Pouco se fala no luto antecipatório. O que seria isso?

O luto antecipatório, apesar de pouco falado, é uma experiência que muitos irão identificar ter vivido. Quando se descobre um adoecimento grave de um ente querido, que não há perspectiva de cura, neste momento se depara com a possibilidade de perda e através dela da finitude. É muito comum nesse processo se deparar com alguns questionamentos, como: “Não consigo imaginar minha vida sem ele”, “Como pensar que posso perdê-lo?”, “Fui mandado embora do meu trabalho e só me imaginava ali fazendo aquela função”. Esse processo envolve vínculos, só é possível viver a experiência de perda e luto, porque há amor. A proximidade com o luto antecipatório faz com que esta pessoa vivencie esse processo de forma mais consciente. Como exemplo também em cuidados paliativos, pacientes que descobrem uma doença que traz ameaça para sua vida, o luto antecipatório traz a possibilidade de um melhor enfrentamento da doença e tomadas de decisões futuras. Durante a Pandemia do Coronavírus atuei como Psicóloga no HCRP em UTI, uma das situações presentes do luto antecipatório eram as chamadas de vídeos que eram realizadas anteriormente à intubação. Uma das sugestões realizadas aos pacientes e familiares era: fale tudo que está no coração de vocês, sobre o amor, sobre as desculpas que se guarda ao longo da vida, sobre informações importantes que o familiar necessita saber (dados bancária, questões pessoais, dentre outros). São experiências desafiadoras, mas reconhecer que anterior a perda temos potência do cuidado, desenvolver desejos e vontades, pode tornar esse processo mais seguro e também aceitável.

 

Como entendemos o luto antecipatório com o luto coletivo em situações de catástrofes e guerras, por exemplo?

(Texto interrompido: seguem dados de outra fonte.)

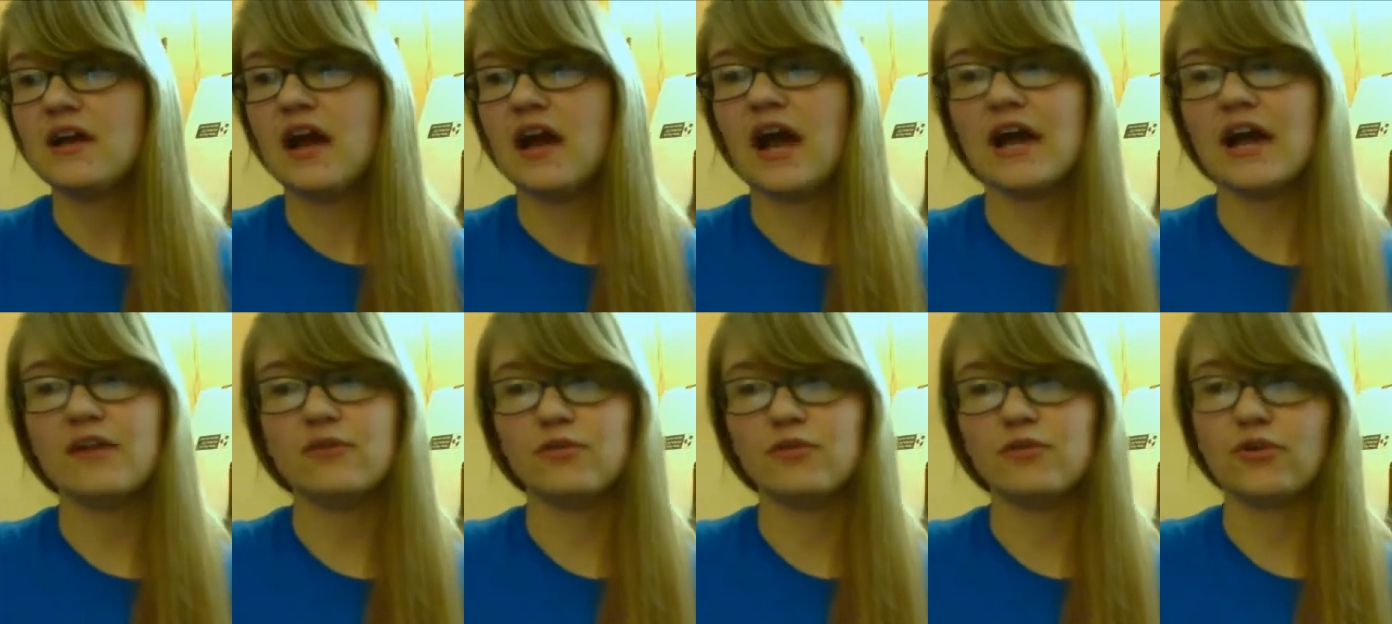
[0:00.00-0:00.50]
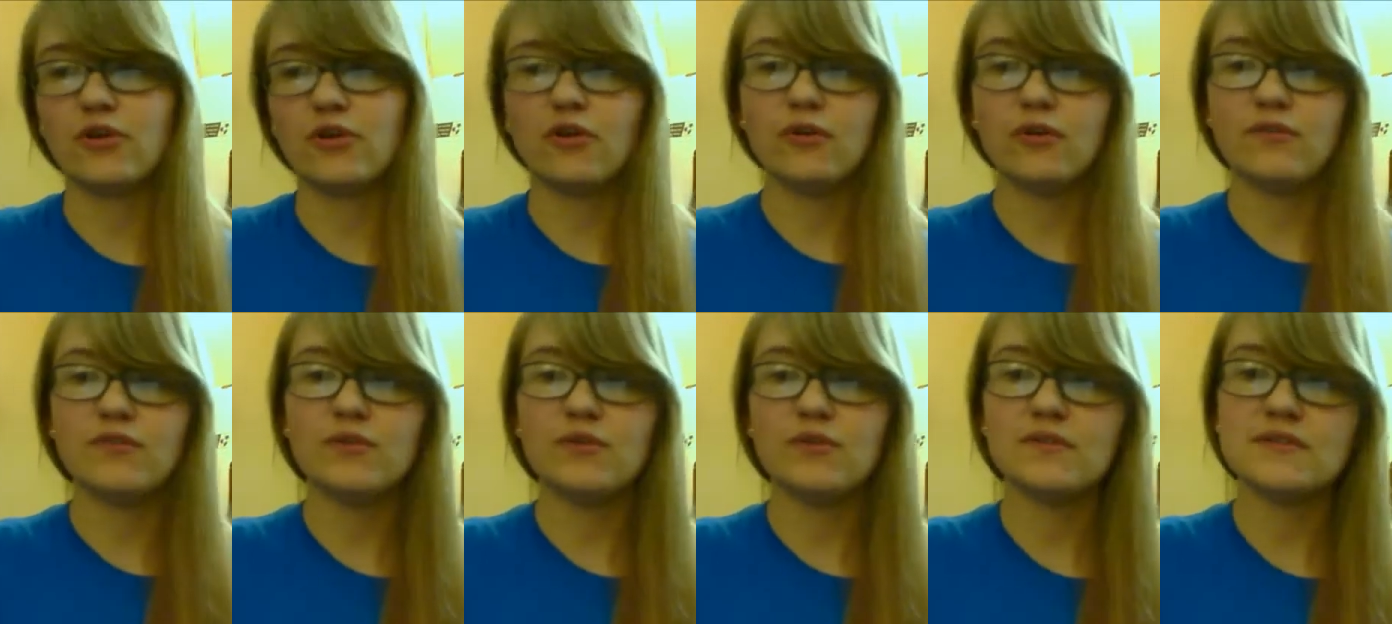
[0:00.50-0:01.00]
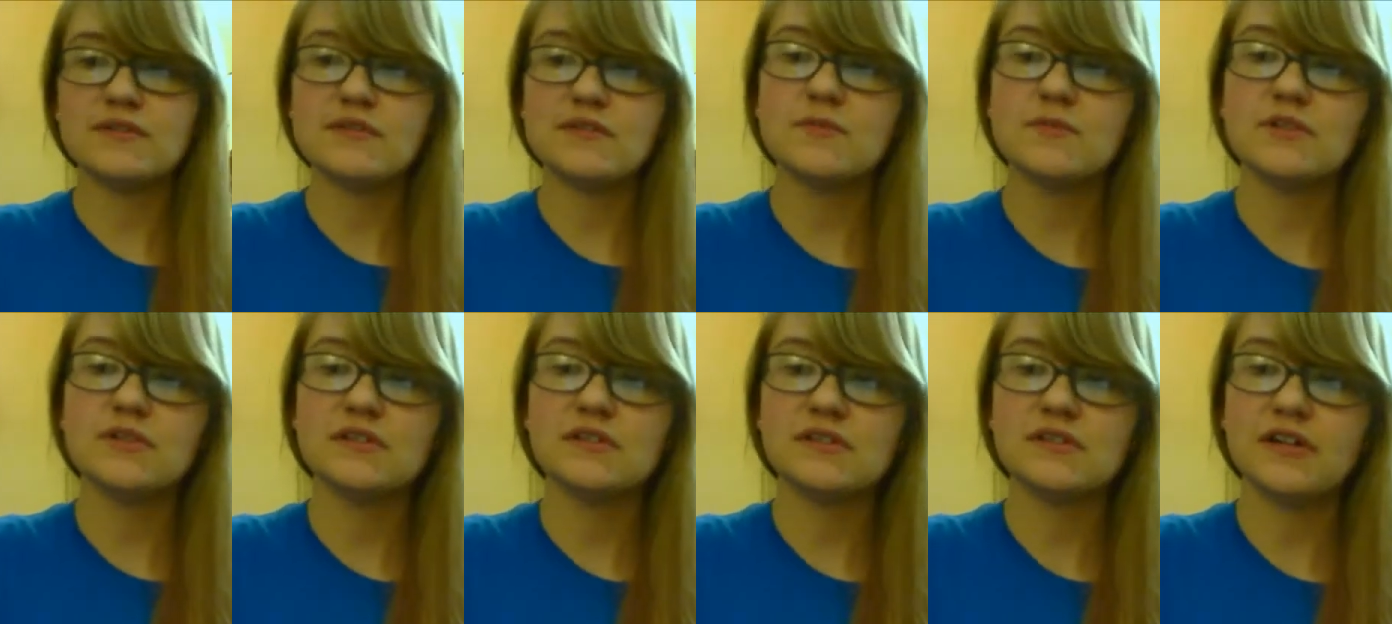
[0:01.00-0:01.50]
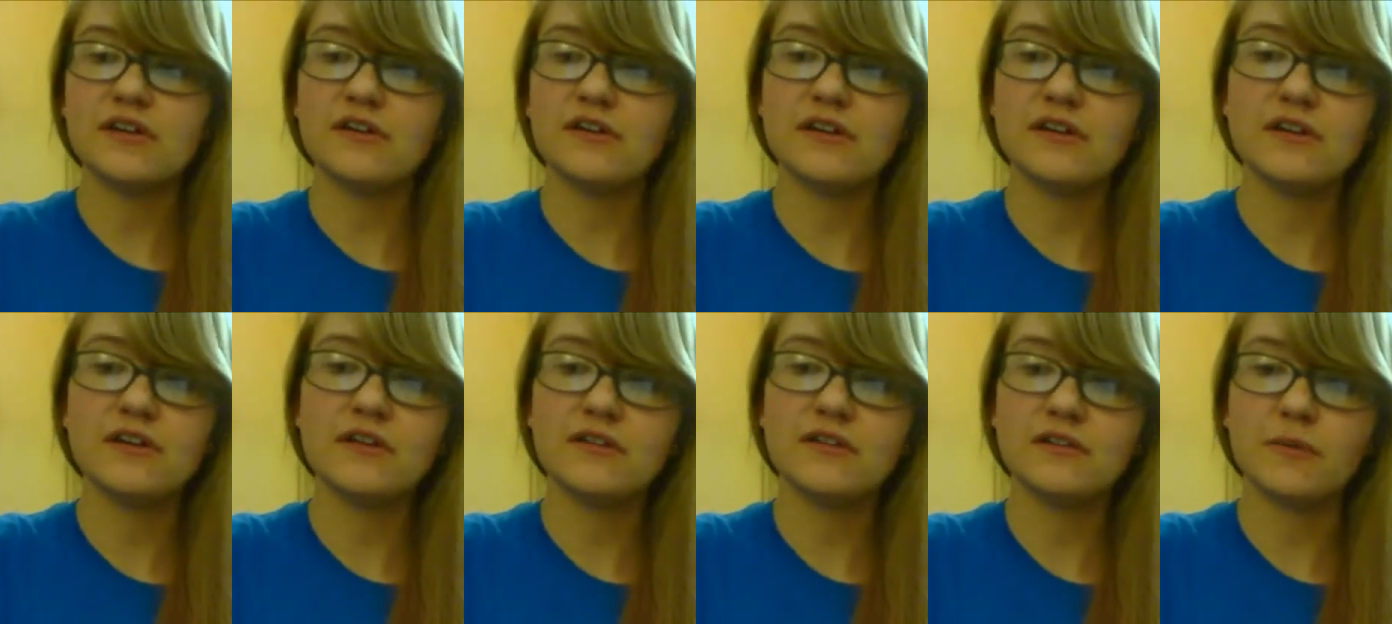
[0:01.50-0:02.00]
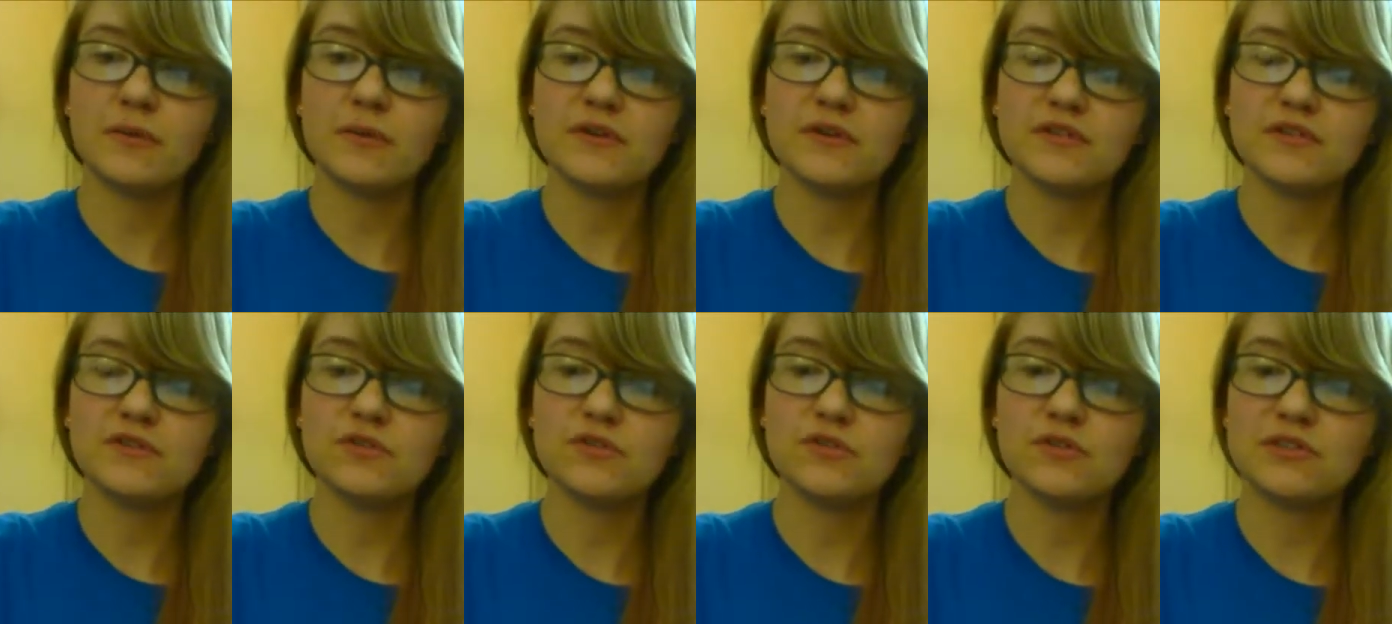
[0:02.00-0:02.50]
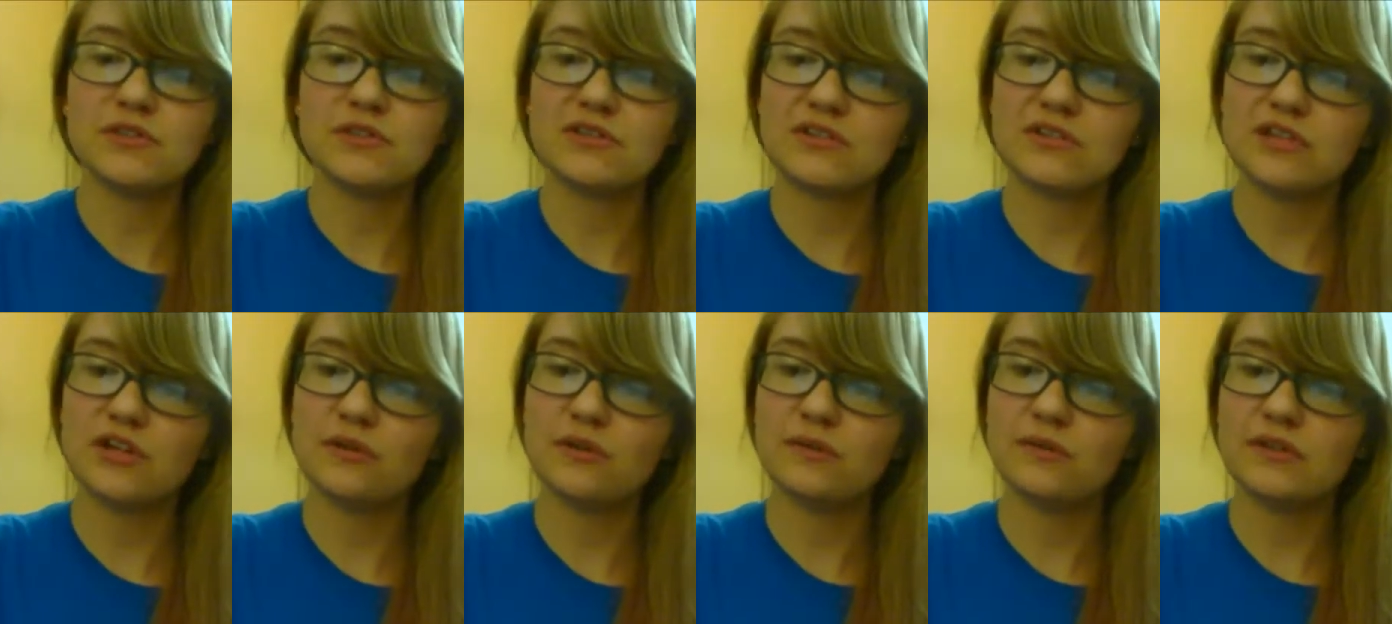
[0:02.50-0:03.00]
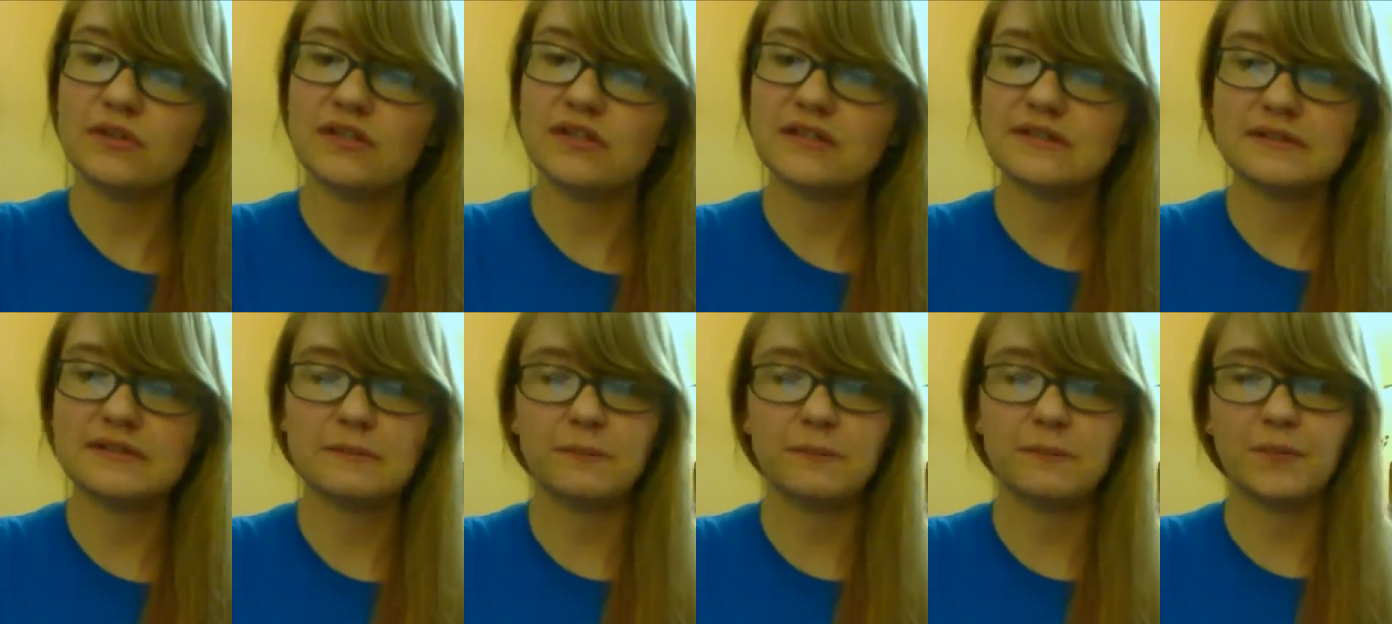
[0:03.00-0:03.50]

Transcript: I don't know if he was in the military, the person who originally owned this,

Situações de crise, como são chamados os cenários em guerra e catástrofes, são situações possivelmente traumáticas. O luto antecipatório diz respeito à proximidade de morte e perdas significativas. É fato de que nessas situações lida-se o tempo todo com noticiários trazendo informações de números de morte e o sofrimento de uma população vivendo situações que geram medo e insegurança. Durante essas últimas semanas, é comum se deparar com discursos de pessoas relatando tristeza por acompanhar tantas barbáries e histórias que nos tocam. O luto coletivo é esse lugar do sentir por uma nação, pela identificação e medos que tanto atinge nossa população. Enfatizo não somente cenários de guerras e conflitos que acontecem em outros países, mas o tempo todo acontecem guerras urbanas, associadas ao contexto social também do nosso País.

 

Qual o caminho seguir quando de catástrofes que coloquem a população em situações desses lutos?

Um cuidado importante é evitar consumir o tempo todo noticiários, esse comportamento pode ser um grande gerador de ansiedade. Buscar se conectar com atividades que possam lhe gerar conforto e cuidado, seja realizando psicoterapia, fazendo uma atividade física, conversando com pessoas que são especiais e rede de apoio seguras. Buscar estar conectado com o que lhe faça bem.